Smiley

11:17:00 AM
0
Kisah Peter Pan yang terkenal itu, bisa jadi menjadi sebuah kalimat penuh filosofi bagi kita. Manusia memang selalu ingin hidup tanpa beban. Dan berharap mudah memenuhi keinginannya, seperti anak kecil yan tidak berhenti merengek kepada mama-papanya. Tanggung jawab bagi manusia adalah pelajaran sepanjang hidup yang tidak mudah. Kita sering mengelak dari semua beban itu, dan memilih mengejar keinginan yang terlintas dalam hidup kita.

Balita Diktator
lkc.or.id
#Beemoslem dan jujur kita ini lebih senang saat di bawah. Ketika menjadi politikus yang cerdas, kita sering mengkritik habis-habisan seorang Presiden agar terlihat capable untuk menggantikannya. Namun, ketika baru saja setahu n menjabat dengan mudah kita akan menemukan cara agar orang lain tidak mengkritik kita.
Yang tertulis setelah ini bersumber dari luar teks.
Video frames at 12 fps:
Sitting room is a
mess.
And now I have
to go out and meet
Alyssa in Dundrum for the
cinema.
Karena kita tahu arah kritik itu, seperti saat kita menggunakannya sebagai senjata politik. Maka tidak heran, jika seorang pejabat baru sangat mudah menelurkan kebijakan yang antitesa terhadap perjuangannya. Sebelum mereka menjabat dan berkuasa.
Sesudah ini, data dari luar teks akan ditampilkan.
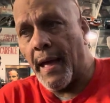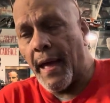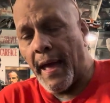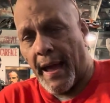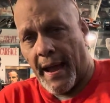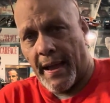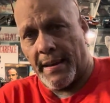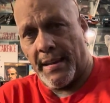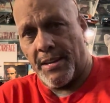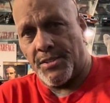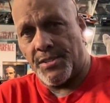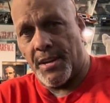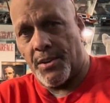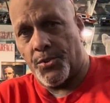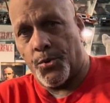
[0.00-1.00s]
And he
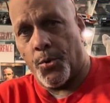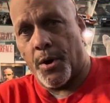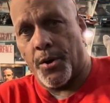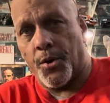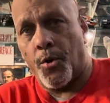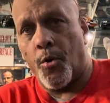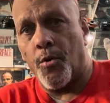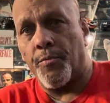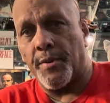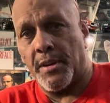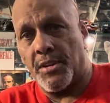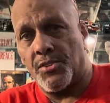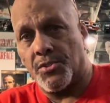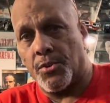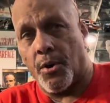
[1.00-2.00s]
said during COVID he
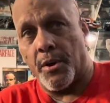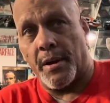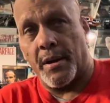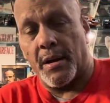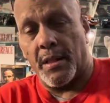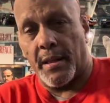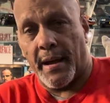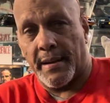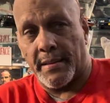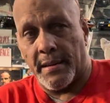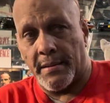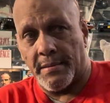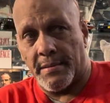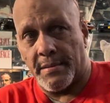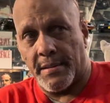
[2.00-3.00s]
started
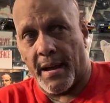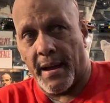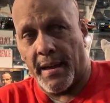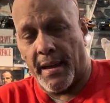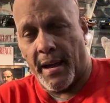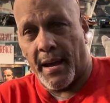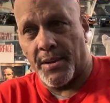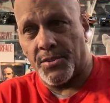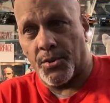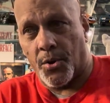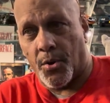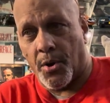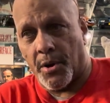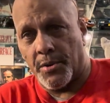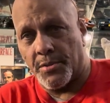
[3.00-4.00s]
collecting die-cast
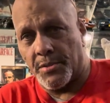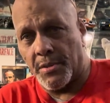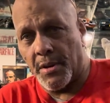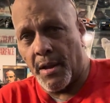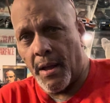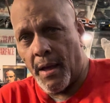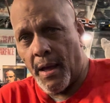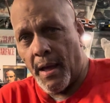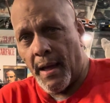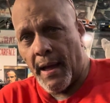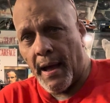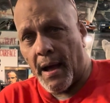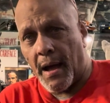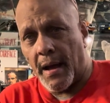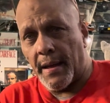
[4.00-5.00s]
cars.
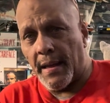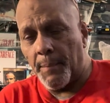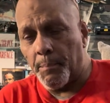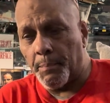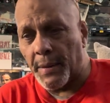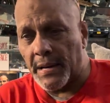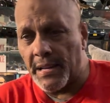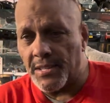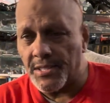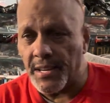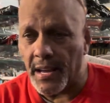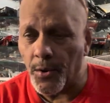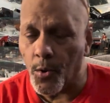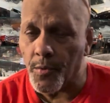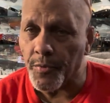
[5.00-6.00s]
But he
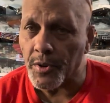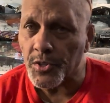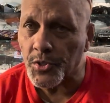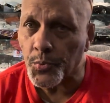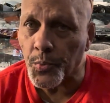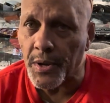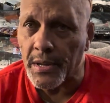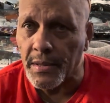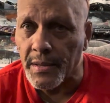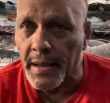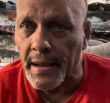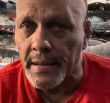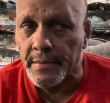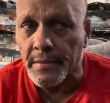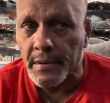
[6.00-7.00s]
said over in Sweden
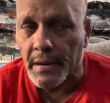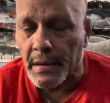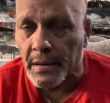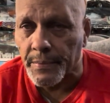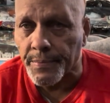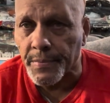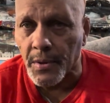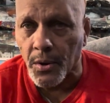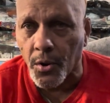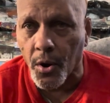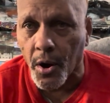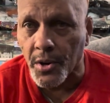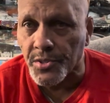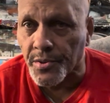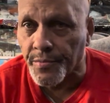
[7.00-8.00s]
that the
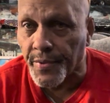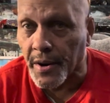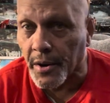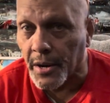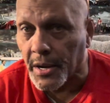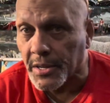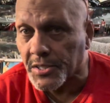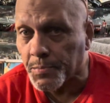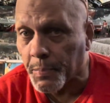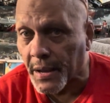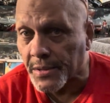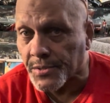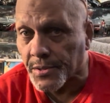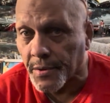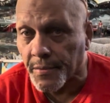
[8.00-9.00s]
cars are very
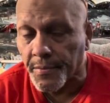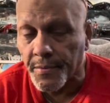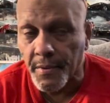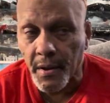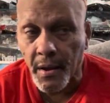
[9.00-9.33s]
expensive.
Seperti Peter, kita ini memang cenderung lebih senang bermain. Menuruti hipotalamus dalam otak kita yang rajin mengirim gelombang keinginan. Tidak peduli dengan apa yang pernah kita perjuangkan. Ironi manusia yang berjuang demi kebebasan, namun dalam hidup mereka tidak pernah bebas dari intervensi hipotalamus. Prof. Dr. Ir. Abdullah Sahab, M.Sc., dalam sebuah kajian yang cerdas tentang cara kerja syaithan tertawa dengan tingkah kita yang ini. Bagaimana tidak, kita yang sebesar ini dikendalikan oleh semua kerja sensory bagian kecil otak. Dialah pemilik tunggal keseluruhan jasad kita.

Justru, manusia menjadi merdeka ketika sedang berpuasa. Dia tahu sepiring nasi padang yang lengkap dengan tempe goreng, otak, sayur daun ketela, sambel hijau, dan kerupuk tidak mengandung unsur haram sama sekali. Dan hipotalamus berkali-kali mengirim sinyal, dan mengingatkan betapa nikmat daftar olahan karbonal tersebut saat siang hari, waktu istirahat. Maka dengan hebat kita mengatakan, "tidak." Kita berhenti menurutinya, bukan. Merdeka!
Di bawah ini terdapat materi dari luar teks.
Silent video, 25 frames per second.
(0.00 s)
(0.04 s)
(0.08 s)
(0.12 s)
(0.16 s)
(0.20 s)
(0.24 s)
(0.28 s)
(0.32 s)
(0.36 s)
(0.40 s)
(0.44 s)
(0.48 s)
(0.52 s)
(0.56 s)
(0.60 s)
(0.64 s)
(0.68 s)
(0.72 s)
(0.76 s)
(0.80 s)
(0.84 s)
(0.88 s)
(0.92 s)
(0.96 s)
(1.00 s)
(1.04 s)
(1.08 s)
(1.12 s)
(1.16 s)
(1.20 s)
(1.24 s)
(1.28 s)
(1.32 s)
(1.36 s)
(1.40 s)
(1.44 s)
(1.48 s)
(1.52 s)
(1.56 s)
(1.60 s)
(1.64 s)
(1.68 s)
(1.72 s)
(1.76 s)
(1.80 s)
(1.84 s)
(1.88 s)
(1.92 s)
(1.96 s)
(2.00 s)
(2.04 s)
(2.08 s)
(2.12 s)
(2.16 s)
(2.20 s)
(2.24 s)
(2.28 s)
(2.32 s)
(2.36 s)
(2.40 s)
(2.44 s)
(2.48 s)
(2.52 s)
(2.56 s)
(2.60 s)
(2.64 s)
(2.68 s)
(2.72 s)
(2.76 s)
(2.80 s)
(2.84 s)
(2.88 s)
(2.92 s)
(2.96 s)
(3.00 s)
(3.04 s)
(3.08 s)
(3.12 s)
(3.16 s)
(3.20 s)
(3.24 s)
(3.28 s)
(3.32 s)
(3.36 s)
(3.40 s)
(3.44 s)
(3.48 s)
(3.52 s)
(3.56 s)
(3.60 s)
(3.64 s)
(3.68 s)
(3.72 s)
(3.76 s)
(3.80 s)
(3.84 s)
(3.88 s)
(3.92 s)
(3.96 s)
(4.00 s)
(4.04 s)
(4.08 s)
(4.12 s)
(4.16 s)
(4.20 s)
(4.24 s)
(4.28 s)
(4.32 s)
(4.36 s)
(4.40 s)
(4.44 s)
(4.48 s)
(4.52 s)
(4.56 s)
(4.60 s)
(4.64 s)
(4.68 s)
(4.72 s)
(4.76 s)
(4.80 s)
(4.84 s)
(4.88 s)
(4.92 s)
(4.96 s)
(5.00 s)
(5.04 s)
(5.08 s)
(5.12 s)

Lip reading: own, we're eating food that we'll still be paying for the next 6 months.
Hipotalamus ini memang seperti seorang balita, diktator yang semakin menjadi ketika melihat orang tuanya panik. Terbias dalam wajahnya malu karena suara tangis anaknya di depan umum. Memahami gejolak dalam batin seorang Bunda, semakin garang tangisan mereka. Tidak peduli dengan kata malu, atau moralitas. Namanya juga anak kecil, tidak ada yang akan menyalahkannya. Tetapi mereka pasti akan 'memalukan' siapapun yang menggendongnya. Ah, kita yang menjadi raja atau balita 'perengek' itu yang menjadi tuan kita. Manusia, hanya punya pilihan dari dua hal tersebut. Allahu a'lam.